Allergy Irritability in Children
Allergy irritability in children may begin during infancy with signs of hives and eczema, expanding to include symptoms of allergic rhinitis, allergic asthma, allergic sinusitis and anaphylaxis as a child grows and potentially develops reactions to foods, environmental triggers, chemical sensitivities and medications. Diagnosing and treating childhood allergy symptoms at the onset can lead to improved health, immunity and livelihood for sensitized children.
Children with food allergy irritability may show sensitivity to milk during infancy, with visible symptoms of rash and dry skin accompanied by nausea, vomiting and irritability soon after ingestion. Babies with allergies may develop chronic ear infections during early childhood due to excess fluid caused by mucus production resulting from histamine responses. Common childhood food allergies to peanuts, wheat, corn, fish, chocolate, eggs and cheeses may cause allergic rhinitis symptoms of sneezing, runny nose, itchy eyes, congestion, wheezing and coughing.
Allergy problems in children may be seasonal due to the pollination of ragweed, plants, flowers, trees and grasses that spread pollen through the air on warm, breezy days. Pollen and mold spores are inhaled through the nose, eyes and mouth, resulting in nasal and lung inflammation in children that leads to allergic asthma symptoms of chest tightness, breathing difficulty and wheezing, in addition to rhinitis signs of congestion, sneezing, itchy eyes and scratchy throat. Limiting outdoor activity on high mold and pollen count days is effective in reducing reactions.
Allergy irritability in children is commonly caused by year-round triggers within a home or school environment. Reactions to chalk dust, household dust mites, mold, animal dander, paint, adhesives, materials, insect bites and chemically produced odors may cause respiratory problems, nasal allergies, migraines, skin irritation and related fatigue. Pets shed fur causing hives, and host mites and fleas that are carried throughout a home, infesting in furnishings, upholstery, bedding and pillows. This causes children to become reactive when in contact, with symptoms of dust mite allergies typically more pronounced during sleep and flea allergies causing intense itching and pimple-like bumps at the bite area.
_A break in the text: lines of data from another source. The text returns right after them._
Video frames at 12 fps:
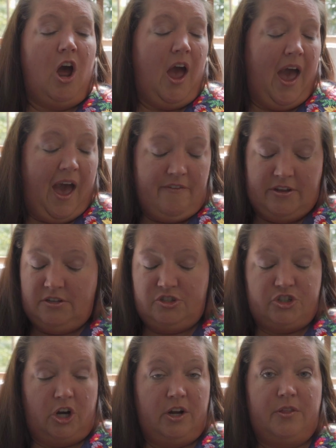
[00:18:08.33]
haven't
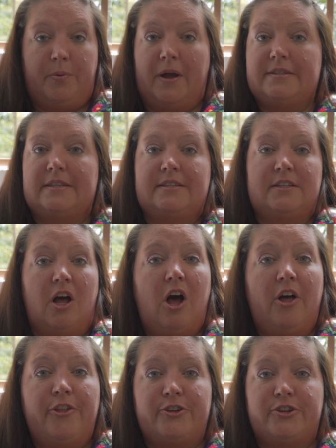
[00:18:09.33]
started the process at all. They're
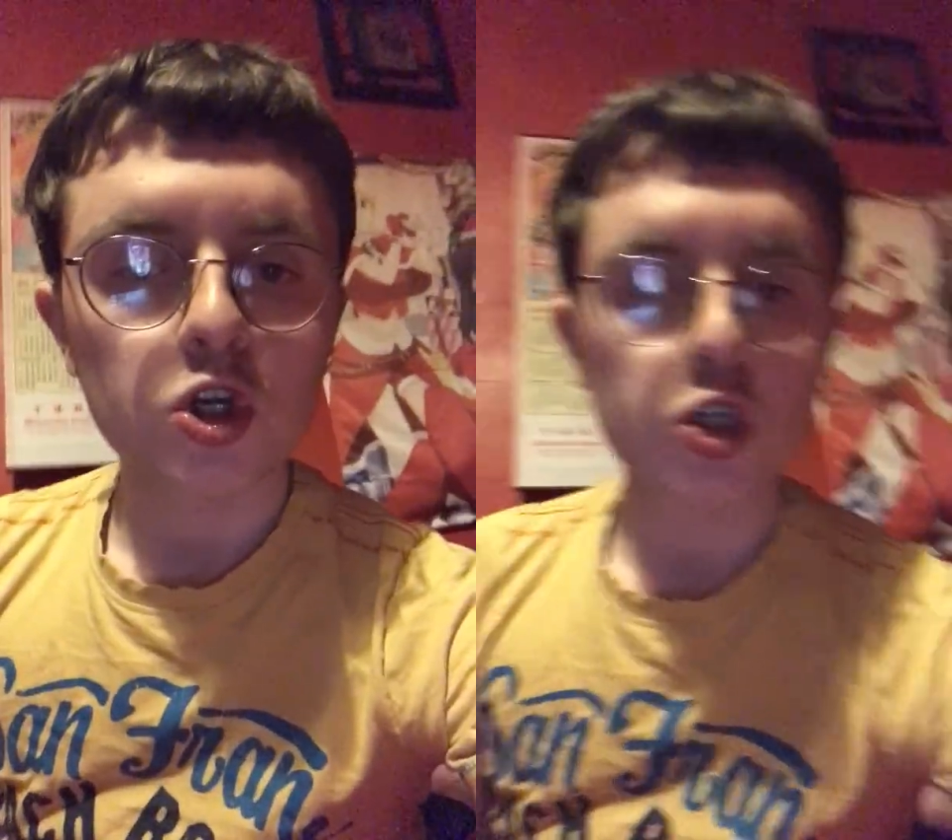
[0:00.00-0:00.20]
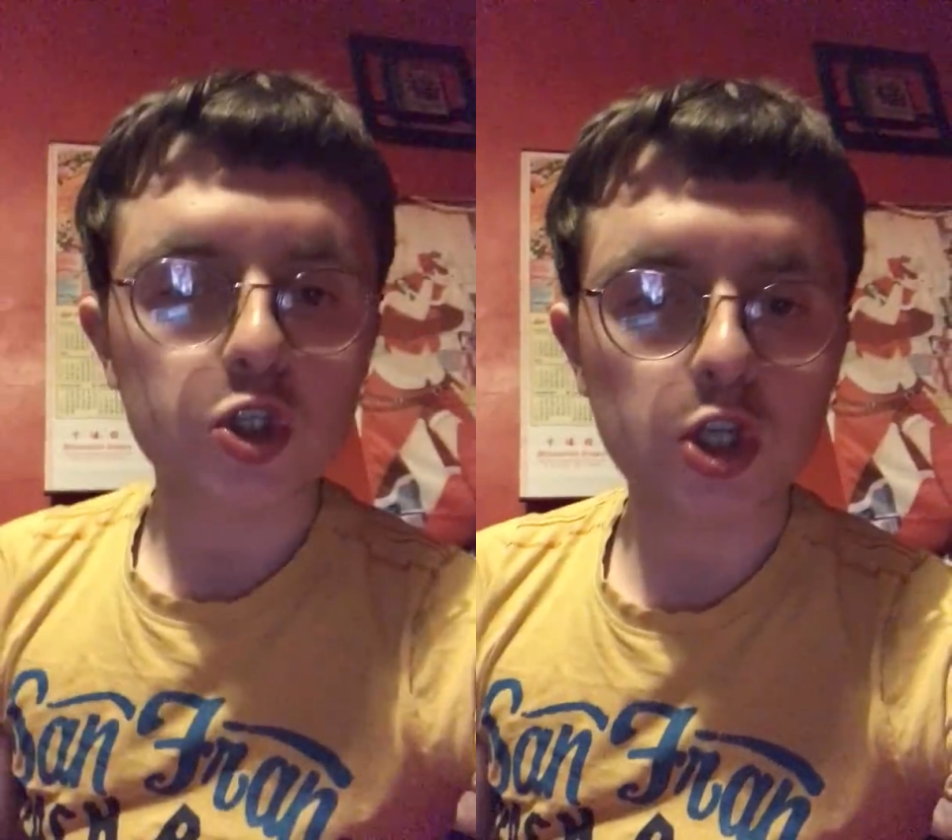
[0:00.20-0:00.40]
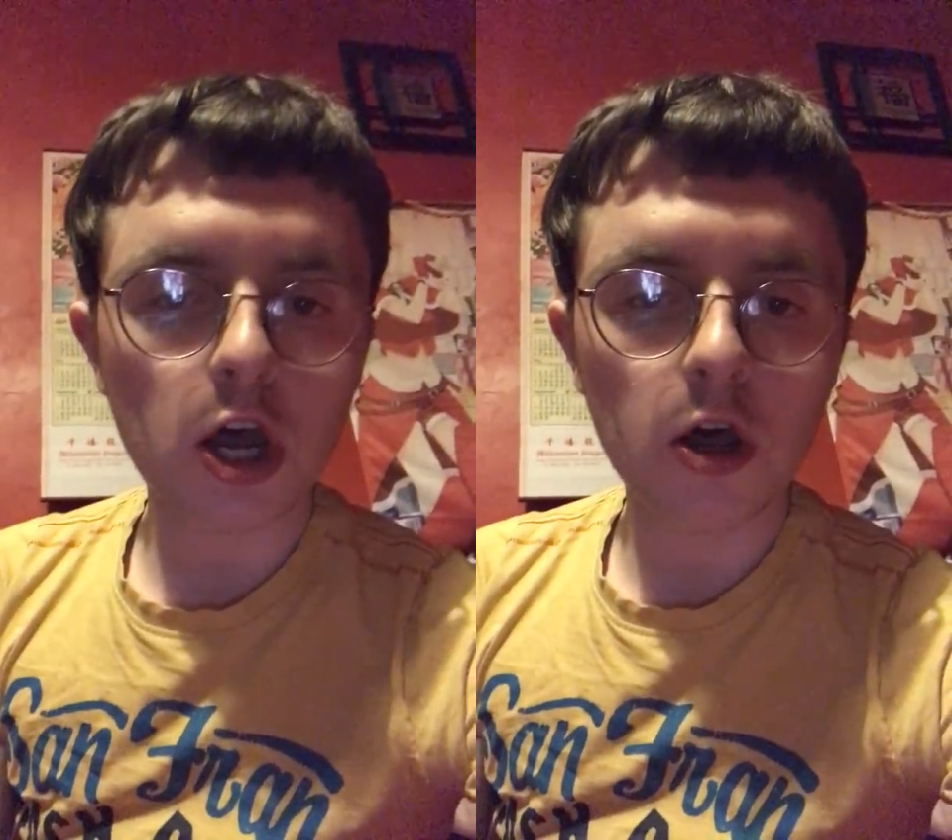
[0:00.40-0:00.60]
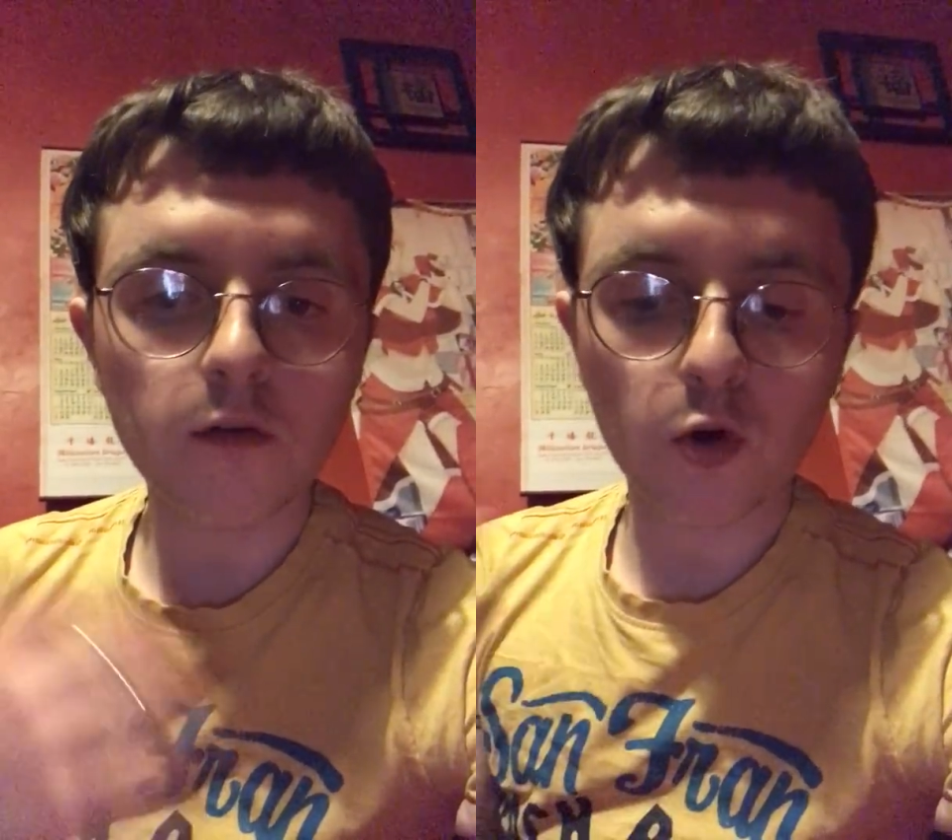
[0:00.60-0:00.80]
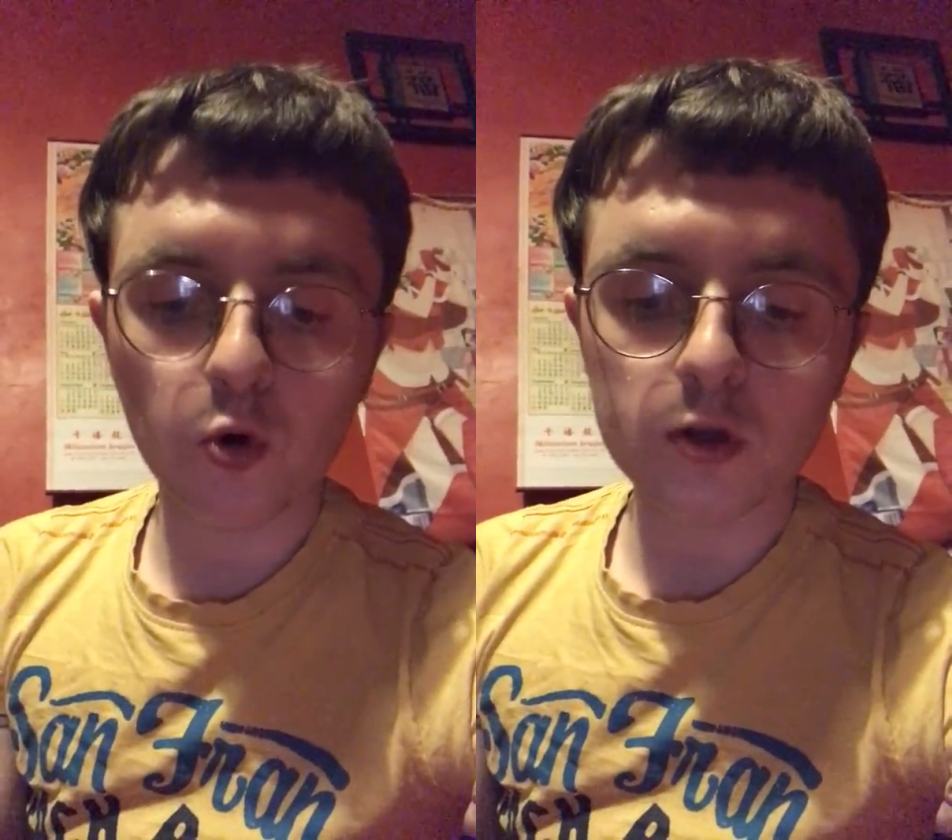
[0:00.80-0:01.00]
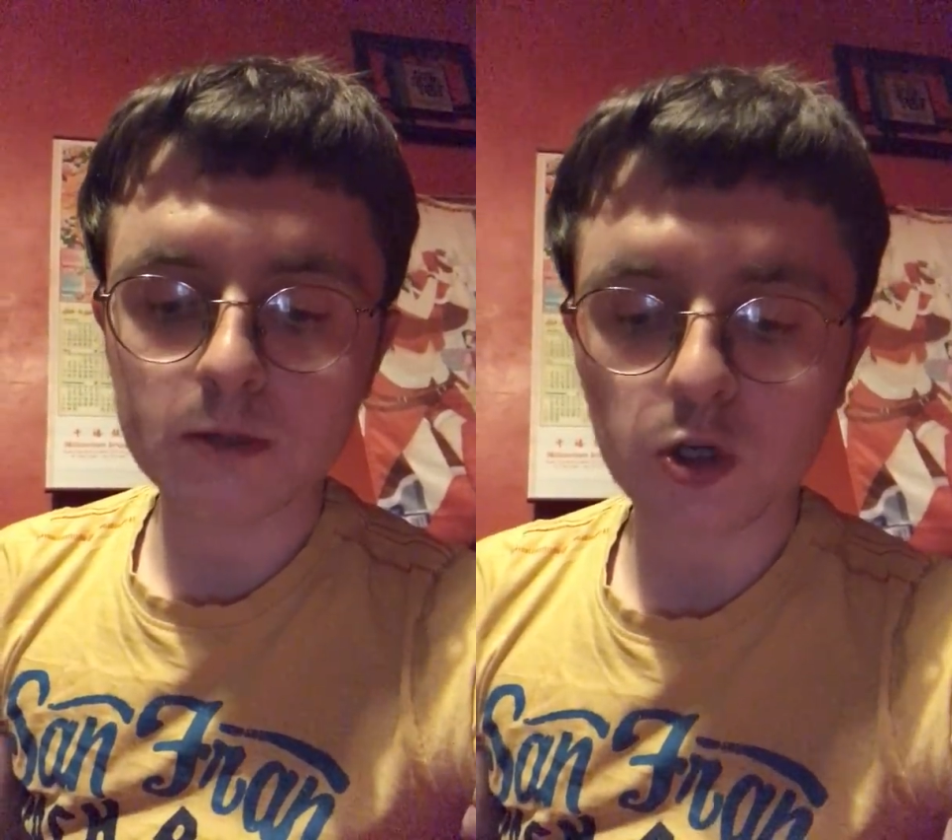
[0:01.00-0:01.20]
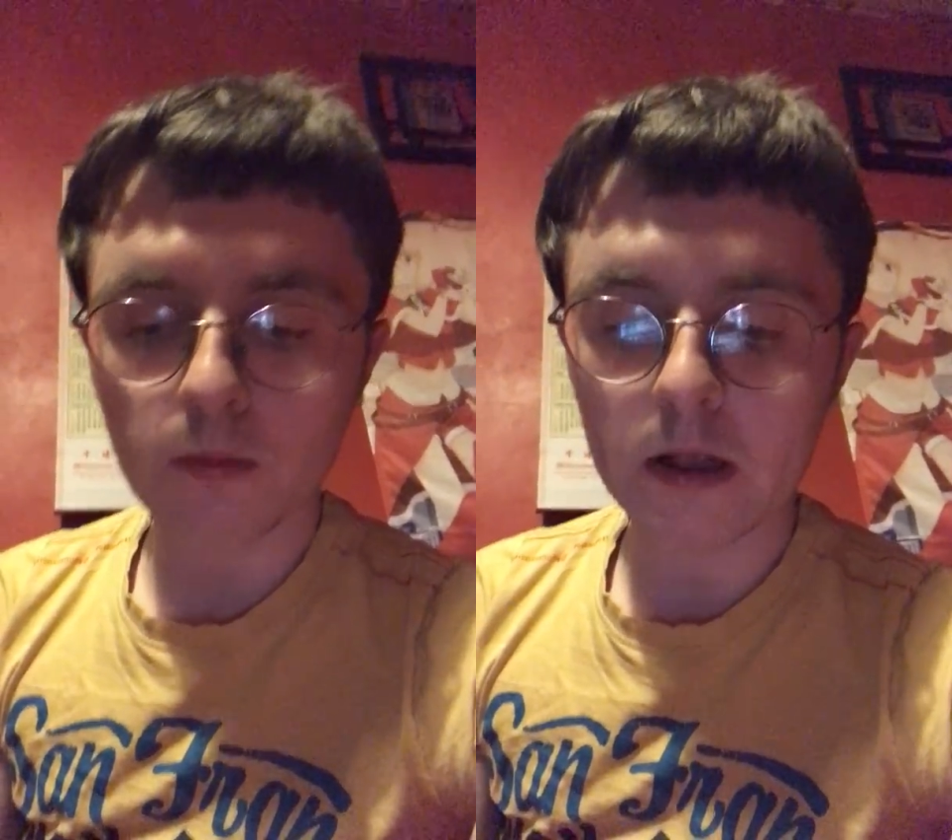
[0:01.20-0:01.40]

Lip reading: So, of course, Midori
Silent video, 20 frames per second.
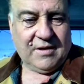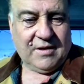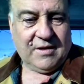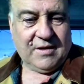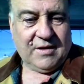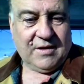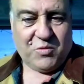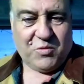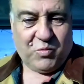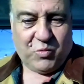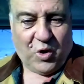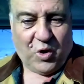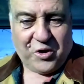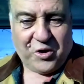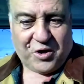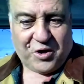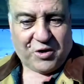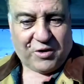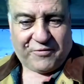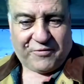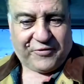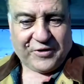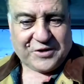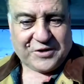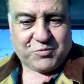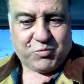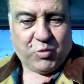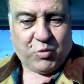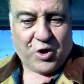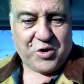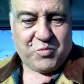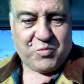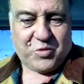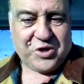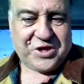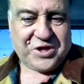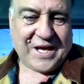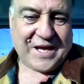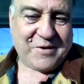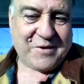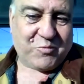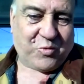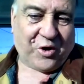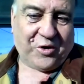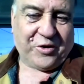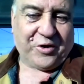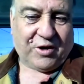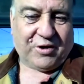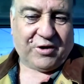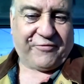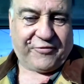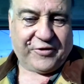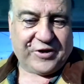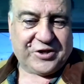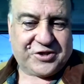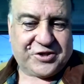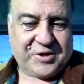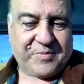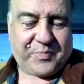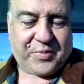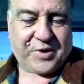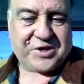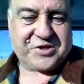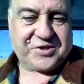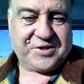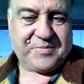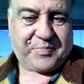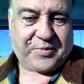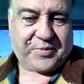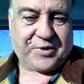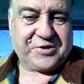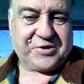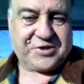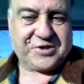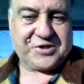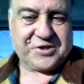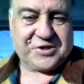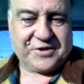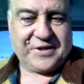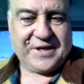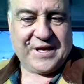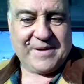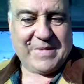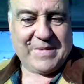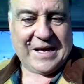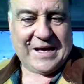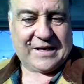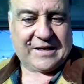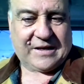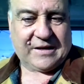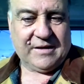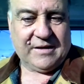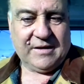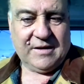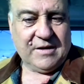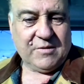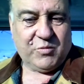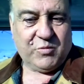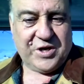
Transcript: They don't want our fish. Why would they want our fish depressing prices on their market? Hmm.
Anaphylaxis is a severe allergy irritability in children, typically arising during adolescence and causing life-threatening symptoms of throat, mouth and lung swelling, allergic hives, constricted breathing and congestion, leading to suffocation within three to five minutes of ingestion or contact with the allergen. Anaphylaxis typically occurs as an effect of insect bites, finned fish, shellfish and peanut allergies, with genetic history causing children to be predisposed. Epinephrine is immediately administered in the form of an EpiPen injection at the onset of anaphylaxis and should be carried by parents, school nurses and at-risk children at all times.
Children with allergy irritabilities may outgrow existing allergies or develop new ones throughout life. Skin tests, blood tests, neurological examinations and lung function tests can determine triggers. Topical antihistamines can reduce hives, rashes and itching in children, while prescription oral antihistamines, inhalers, corticosteroids and immune therapy may be necessary for children with persistent symptoms. Allergy shots can assist some children by injecting small doses of an allergen over time, with a goal of eventual tolerance and allergy elimination.